The picture was one of Natalie’s favorites. She, Serena, Phillip and Mr. and Mrs. Stone were sitting in the park on a wide blanket with big baskets of food and drink between them. The day had been beautiful and the smiles in the picture were genuine. It had been a fun day. One of the last ones she could remember with the Stones before Mr. Stone had disappeared and Phillip had become withdrawn.
Phillip picked up the picture and contemplated it silently, as if absorbing the happier times caught in the photo.
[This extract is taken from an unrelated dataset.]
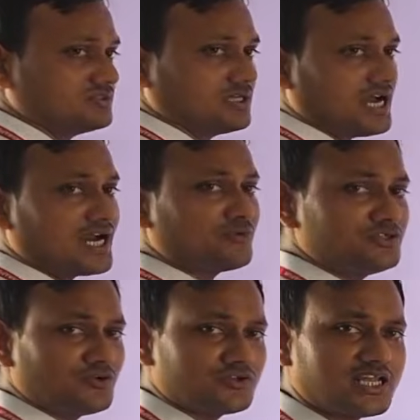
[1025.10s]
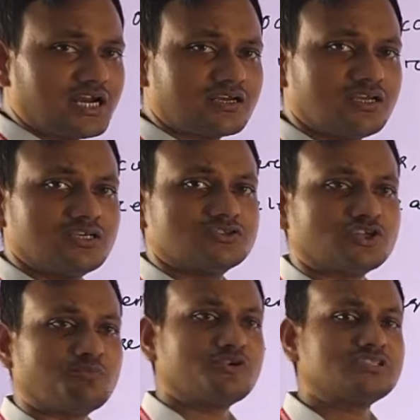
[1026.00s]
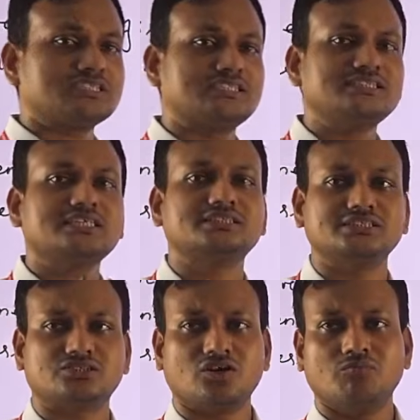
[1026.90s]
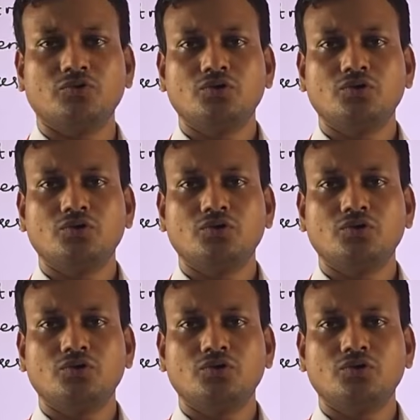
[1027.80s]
And we know that suppose this is a system,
“It seems like a long time ago,” he said. His voice was low and far away.“I really miss him.”
The look in his eyes made Natalie drop hers. Please don’t make me, she thought.
But Phillip did not say anything. He set the picture down, and quiet settled into the room.
“Wanna see my pocket knife?” Phillip finally asked. “It’s really cool.”
“Sure,” Natalie said.
Phillip sat on the bed by Natalie’s chair and pulled something silver out of his jeans pocket. He held it out to Natalie.
“That doesn’t look like a knife,” Natalie said.
“Haven’t you ever seen a pocket knife? All the stuff’s inside. Look.” Phillip pulled at the knife. Little blades, bigger blades, scissors, even a corkscrew came out.
“Wow, that’s really cool!”
“Yeah, it is, isn’t it?” Phillip pulled out another section. “There’s even a screwdriver. Here, you can have a look.” He handed it to Natalie. “You can do just about anything with a knife like this.”
“You can’t comb your hair with it,” Natalie said.
Phillip grinned. “Sure you can. Pull that.” He pointed to a section on the knife. Natalie pulled at it and out popped a small comb.
“No way!” she exclaimed. It was really skinny and not much use, but nevertheless, it was a comb. “What can you comb with this, squirrels?”
“I can comb my hair just fine.” Phillip took the knife and ran the comb a little awkwardly through his hair. “Yours is just too long.”
“I guess. Where did you get it?”
“My father gave it to me. He was planning on taking me camping so I could use it.” Phillip slowly pushed the sections back into his knife. “The thing is this,” he said softly, “if you know anything about my dad, if there’s a chance he’s alive somewhere and needs help, I just have to know.”
“I don’t know anything.” Natalie cried. “I swear I don’t.”
“But what you said earlier,” Phillip persisted, “back at my house.”
“Stop it!” Natalie put her hands over her ears. “Stop it, please!” She put her head down to block out the sight of Phillip. “Please go away.”
She felt Phillip get up and move away quickly. She kept her head low and her hands over her ears. Frightening thoughts she had chased away earlier were trying to come back, and she could not let them. She scrunched her eyes tight and felt tears squeeze from them and trickle down her cheeks.
I’m not going to think about it, I’m not going to think about it, she thought. Please let Phillip go away.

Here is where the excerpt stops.